GSA Connects 2023 Meeting in Pittsburgh, Pennsylvania

Paper No. 55-3
Presentation Time: 2:05 PM

PROLONGED INFLUENCE OF URBANIZATION ON LANDSLIDE SUSCEPTIBILITY (Invited Presentation)


ROHAN, Tyler1, SHELEF, Eitan1 and MIRUS, Benjamin2, (1)Department of Geology and Environmental Science, University of Pittsburgh, 4107 O'Hara St., Pittsburgh, PA 15260, (2)U.S. Geological Survey, Geologic Hazards Science Center, P.O. Box 25046, MS 966, Denver Federal Center, Denver, CO 80225

Landslides pose a threat to life and infrastructure and are influenced by anthropogenic modifications associated with land development. These modifications can affect susceptibility to landslides, and thus quantifying their influence on landslide occurrence can help design sustainable development efforts.

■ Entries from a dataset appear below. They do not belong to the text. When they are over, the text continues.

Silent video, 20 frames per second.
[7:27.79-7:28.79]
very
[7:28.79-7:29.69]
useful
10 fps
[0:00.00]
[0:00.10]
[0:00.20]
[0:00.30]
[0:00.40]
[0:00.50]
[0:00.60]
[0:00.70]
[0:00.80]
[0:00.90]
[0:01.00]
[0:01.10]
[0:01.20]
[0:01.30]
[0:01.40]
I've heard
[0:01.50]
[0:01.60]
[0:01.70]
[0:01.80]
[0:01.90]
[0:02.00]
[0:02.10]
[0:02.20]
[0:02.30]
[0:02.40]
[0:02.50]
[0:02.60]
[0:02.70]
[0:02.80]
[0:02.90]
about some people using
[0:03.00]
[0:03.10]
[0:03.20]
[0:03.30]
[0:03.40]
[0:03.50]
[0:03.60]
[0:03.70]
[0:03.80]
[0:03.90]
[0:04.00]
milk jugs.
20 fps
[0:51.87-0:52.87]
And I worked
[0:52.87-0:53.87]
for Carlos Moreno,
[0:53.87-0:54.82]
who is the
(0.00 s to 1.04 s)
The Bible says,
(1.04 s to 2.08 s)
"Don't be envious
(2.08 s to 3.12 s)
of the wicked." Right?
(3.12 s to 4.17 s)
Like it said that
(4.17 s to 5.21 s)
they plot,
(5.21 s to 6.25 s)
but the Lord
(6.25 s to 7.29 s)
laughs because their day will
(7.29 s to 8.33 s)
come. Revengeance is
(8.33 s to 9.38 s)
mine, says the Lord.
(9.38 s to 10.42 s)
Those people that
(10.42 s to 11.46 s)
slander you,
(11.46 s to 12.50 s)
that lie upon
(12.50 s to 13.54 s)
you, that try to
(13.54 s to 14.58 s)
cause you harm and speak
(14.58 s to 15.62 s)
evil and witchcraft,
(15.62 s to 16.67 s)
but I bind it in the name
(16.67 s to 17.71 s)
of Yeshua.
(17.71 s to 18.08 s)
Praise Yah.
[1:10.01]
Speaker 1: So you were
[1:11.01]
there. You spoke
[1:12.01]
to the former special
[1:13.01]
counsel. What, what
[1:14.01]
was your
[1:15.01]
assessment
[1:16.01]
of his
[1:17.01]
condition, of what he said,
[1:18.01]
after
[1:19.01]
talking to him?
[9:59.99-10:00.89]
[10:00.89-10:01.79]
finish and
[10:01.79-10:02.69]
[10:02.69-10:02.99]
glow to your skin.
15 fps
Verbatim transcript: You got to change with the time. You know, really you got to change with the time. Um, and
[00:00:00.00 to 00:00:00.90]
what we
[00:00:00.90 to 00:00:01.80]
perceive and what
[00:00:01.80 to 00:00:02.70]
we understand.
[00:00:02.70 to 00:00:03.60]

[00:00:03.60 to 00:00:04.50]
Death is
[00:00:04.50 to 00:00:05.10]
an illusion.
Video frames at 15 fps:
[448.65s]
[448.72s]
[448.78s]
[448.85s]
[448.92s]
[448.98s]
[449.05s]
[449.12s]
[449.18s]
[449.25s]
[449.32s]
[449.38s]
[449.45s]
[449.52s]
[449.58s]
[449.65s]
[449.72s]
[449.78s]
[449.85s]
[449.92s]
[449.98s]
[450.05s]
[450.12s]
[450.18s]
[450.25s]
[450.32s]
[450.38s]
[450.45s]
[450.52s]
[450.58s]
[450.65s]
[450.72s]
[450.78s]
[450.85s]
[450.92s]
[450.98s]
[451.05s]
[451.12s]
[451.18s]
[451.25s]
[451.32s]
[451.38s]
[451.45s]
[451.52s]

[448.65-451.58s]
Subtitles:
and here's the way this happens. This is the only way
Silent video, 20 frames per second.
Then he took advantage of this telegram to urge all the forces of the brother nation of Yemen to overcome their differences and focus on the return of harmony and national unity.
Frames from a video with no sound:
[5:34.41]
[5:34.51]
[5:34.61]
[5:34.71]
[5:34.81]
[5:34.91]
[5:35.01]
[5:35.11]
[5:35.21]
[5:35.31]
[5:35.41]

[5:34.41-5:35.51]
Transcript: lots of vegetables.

Although landslide susceptibility has been shown to increase following urban expansion, the long-lasting effect of urbanization on landslide susceptibility remains largely unquantified. Hence, susceptibility maps developed based on inventories from non-urbanized areas may incorrectly evaluate the hazard in urbanized areas. To quantify this effect, we analyzed a landslide inventory from southwestern Pennsylvania, where a pulse of urbanization occurred more than a decade before the inventory was created. Using road density as a proxy for urbanization, the study area was divided into urbanized and non-urbanized areas. Susceptibility patterns were computed using statistical analyses of a post-urbanization landslide inventory together with maps of topographic, land cover, and geologic factors. A pre-urbanization landslide inventory was used as a control. Our findings indicate that urbanization has a decades-long effect on landslide susceptibility, where urbanized areas are generally more susceptible to landslides. In urbanized areas landslides are strongly associated with distance from roads and topographic curvature, whereas in non-urbanized landslides are strongly associated with stratigraphic formation and distance from streams. The consistent differences in susceptibility patterns between urbanized and non-urbanized areas indicate that urbanization has a long-lasting effect on landslide susceptibility and that susceptibility estimates should be made separately for these different environments to account for the persistent influence of urbanization.